Records excerpted from a collection
--

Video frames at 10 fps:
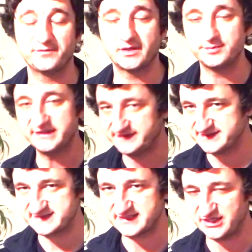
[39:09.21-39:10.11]
complete the
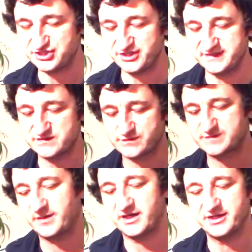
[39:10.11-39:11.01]
discussions,
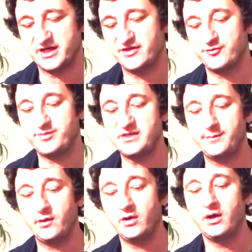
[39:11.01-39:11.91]
respond to other
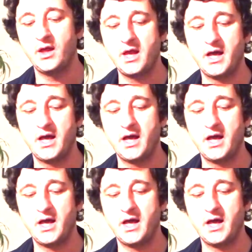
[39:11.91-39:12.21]
people,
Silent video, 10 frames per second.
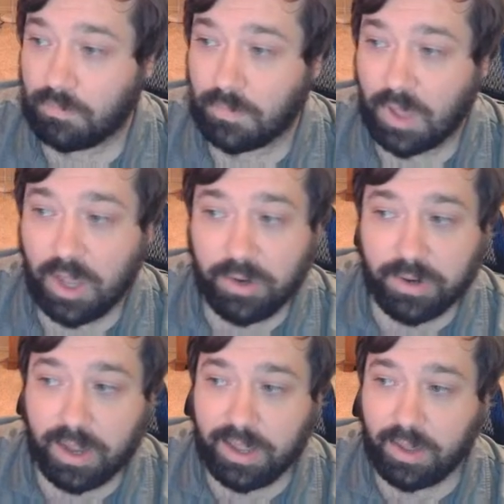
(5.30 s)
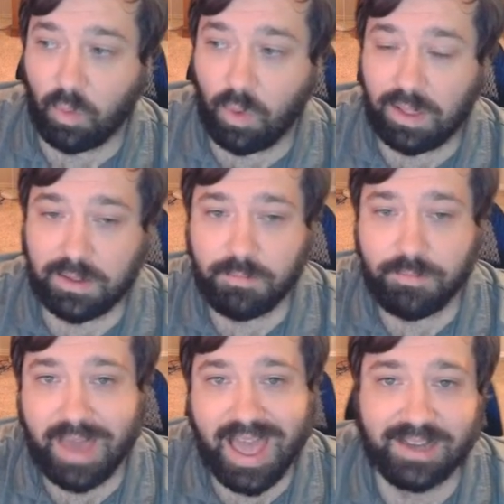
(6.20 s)
All right, welcome
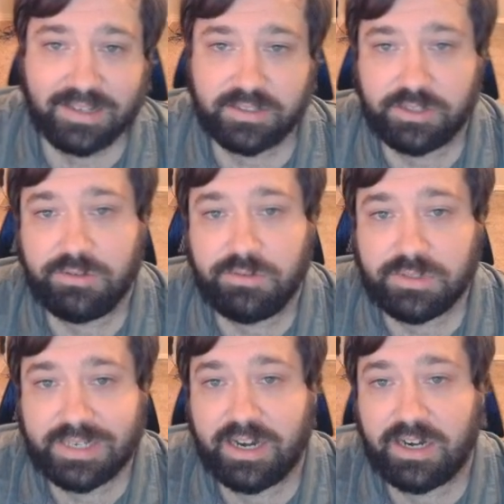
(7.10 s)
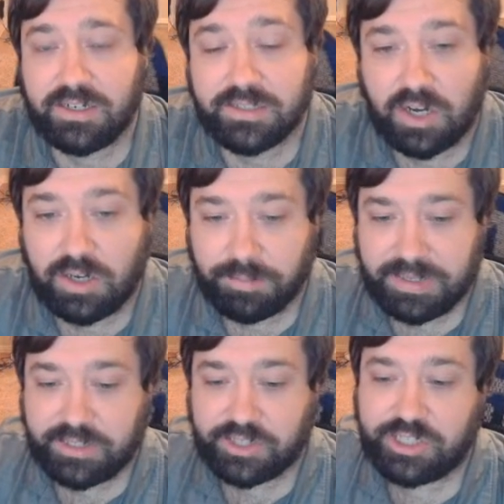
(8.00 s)
back to Tanares
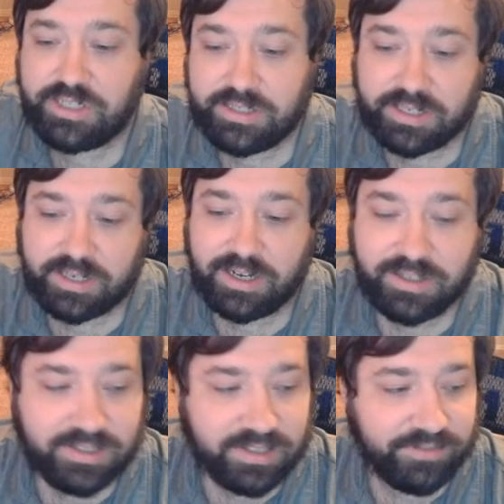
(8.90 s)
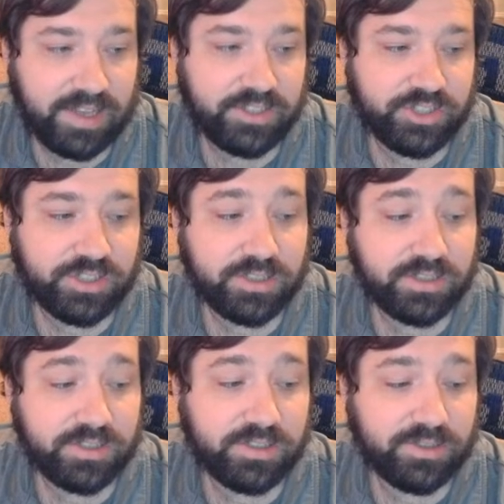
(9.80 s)
RPG, Tanares
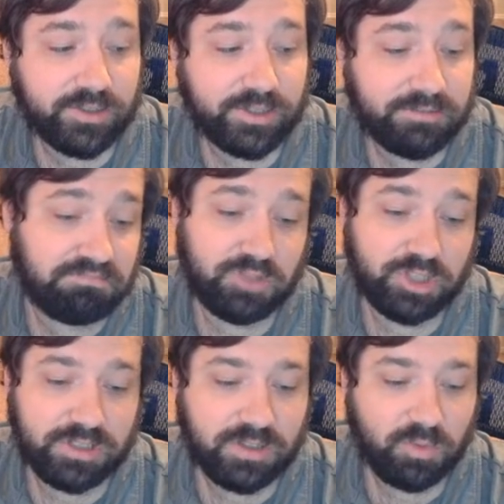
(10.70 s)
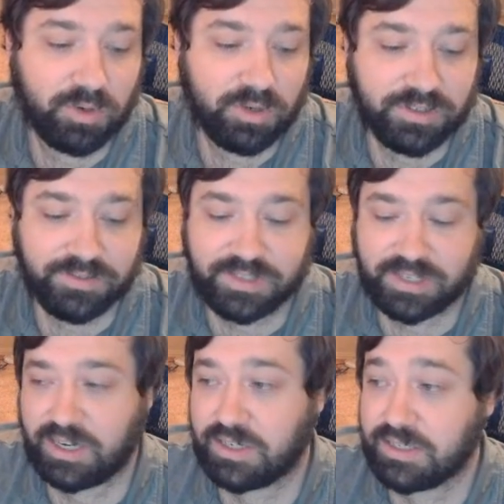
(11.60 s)
Adventures, or just the world of
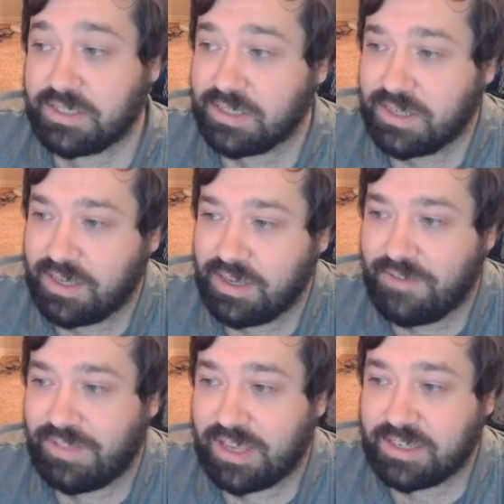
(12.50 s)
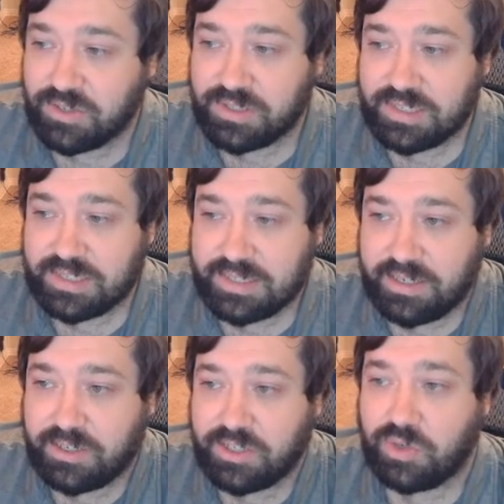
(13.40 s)
Tanares. Playing So 6
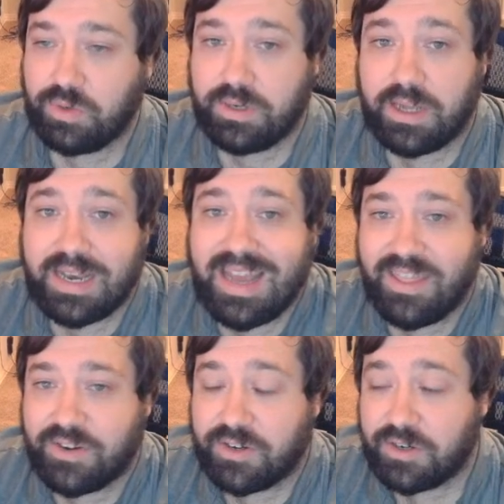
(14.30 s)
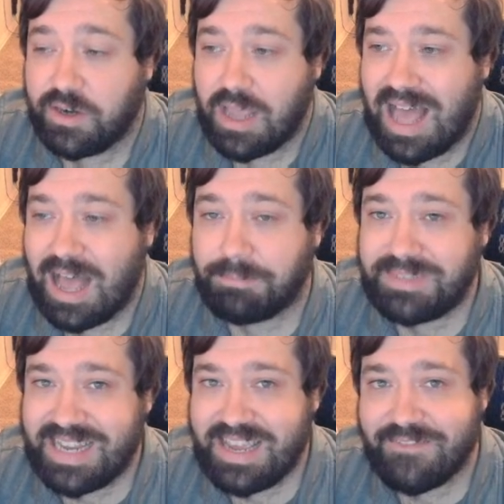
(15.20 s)
here, doing another
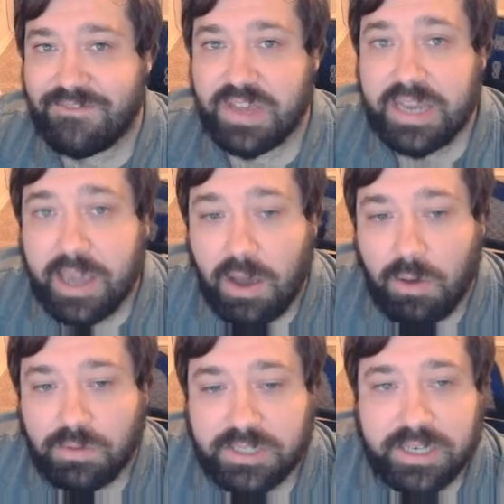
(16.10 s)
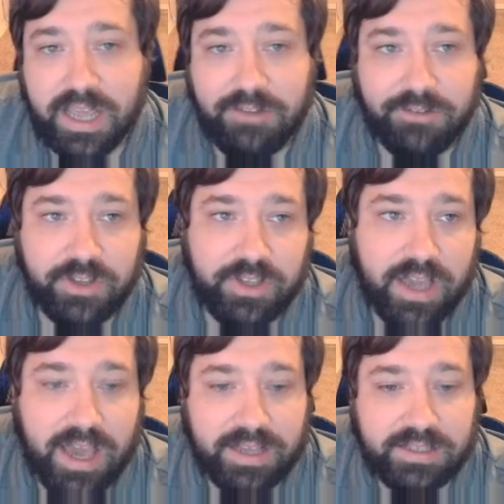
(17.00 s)
update video today for you
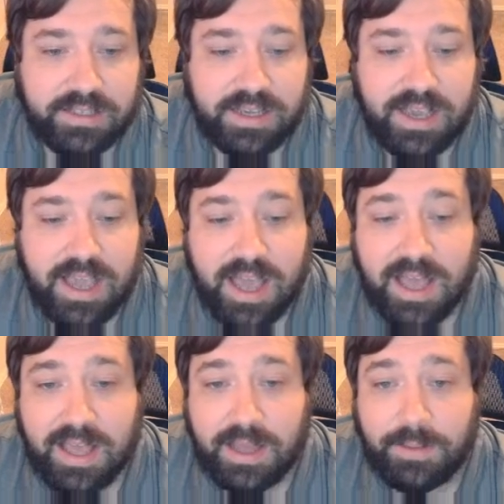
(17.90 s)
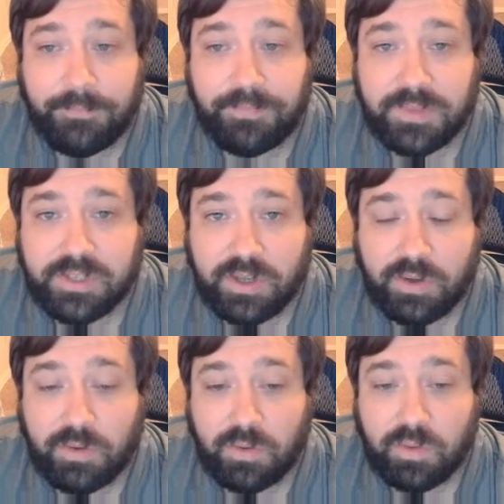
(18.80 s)
guys.
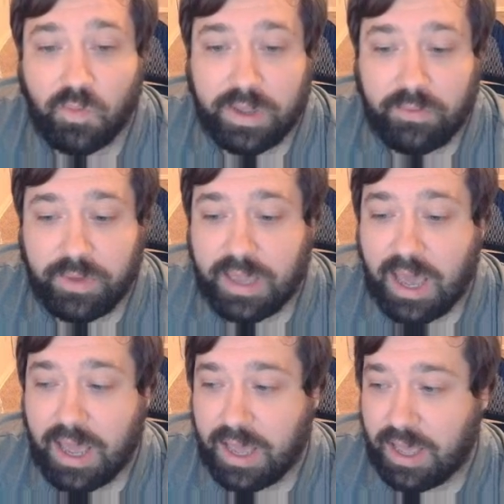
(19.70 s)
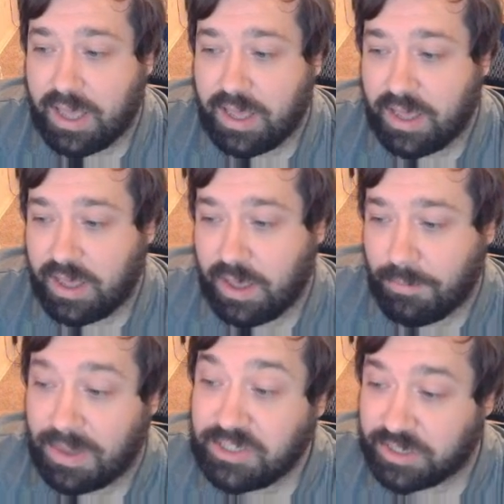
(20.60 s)
So we got a
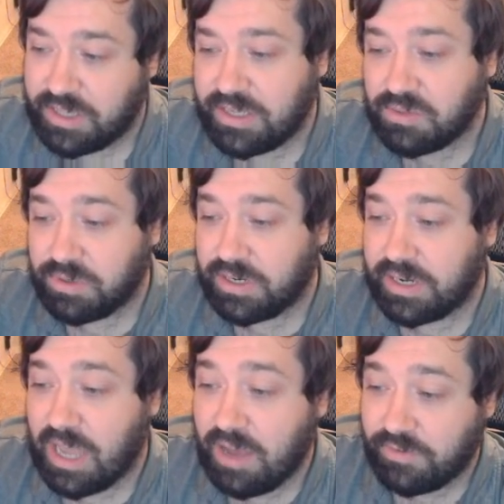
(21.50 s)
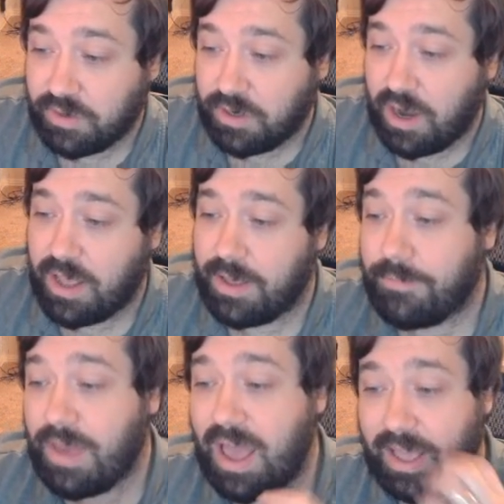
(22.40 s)
bunch of things we're going to cover.
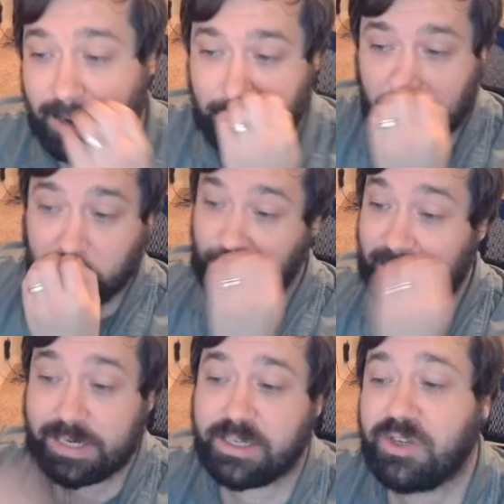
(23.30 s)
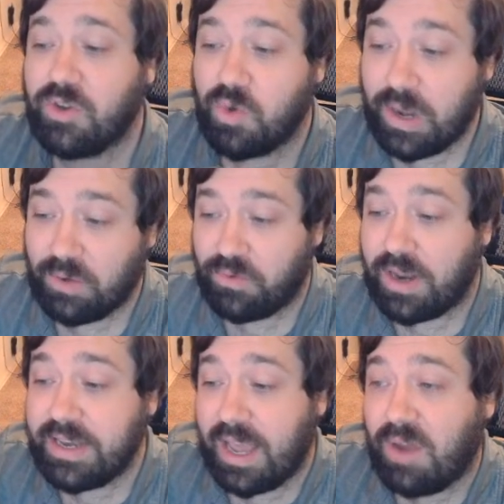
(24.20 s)
I usually like to do a quick
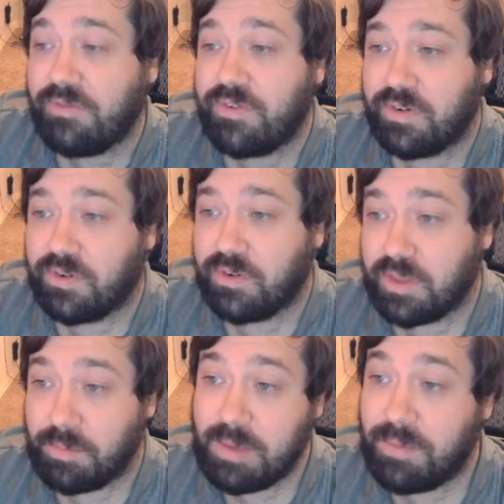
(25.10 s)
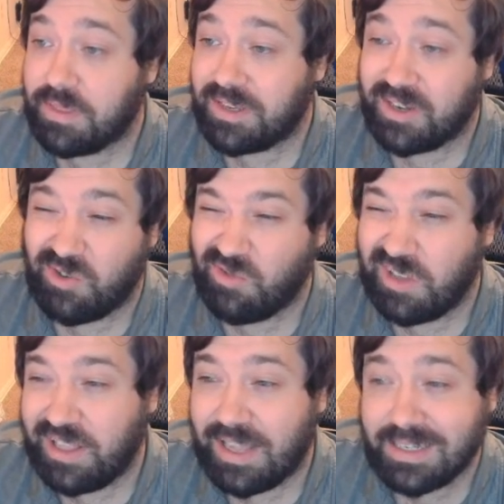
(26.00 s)
rundown for the people that don't
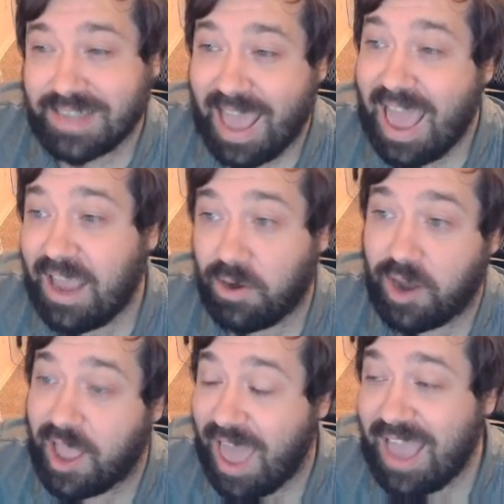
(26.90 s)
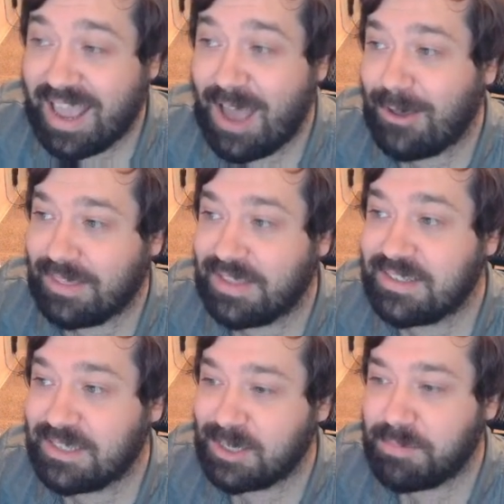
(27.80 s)
really like to hang out and
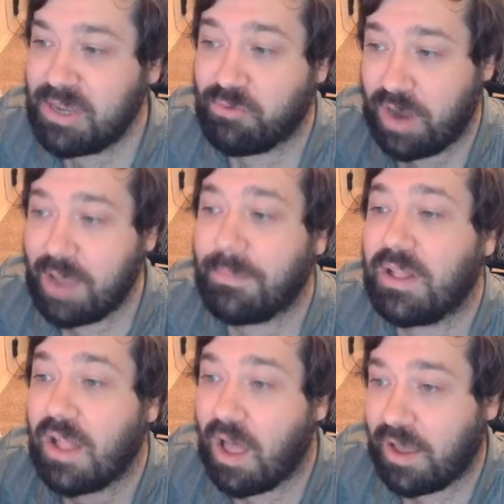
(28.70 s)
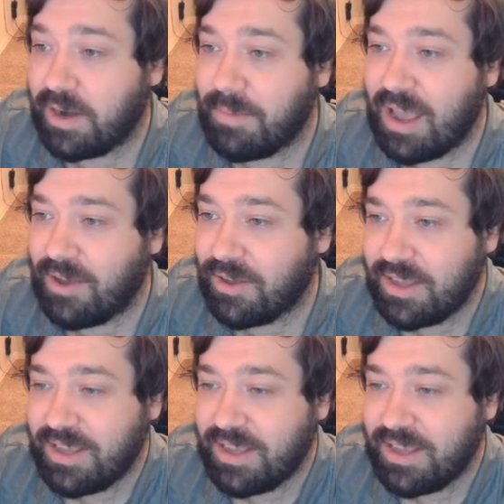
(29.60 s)
listen to me ramble on about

--

:: Task brief ::
Your answer should be one number: the count of lines in the data above that include the word "frames".

:: Your response ::
2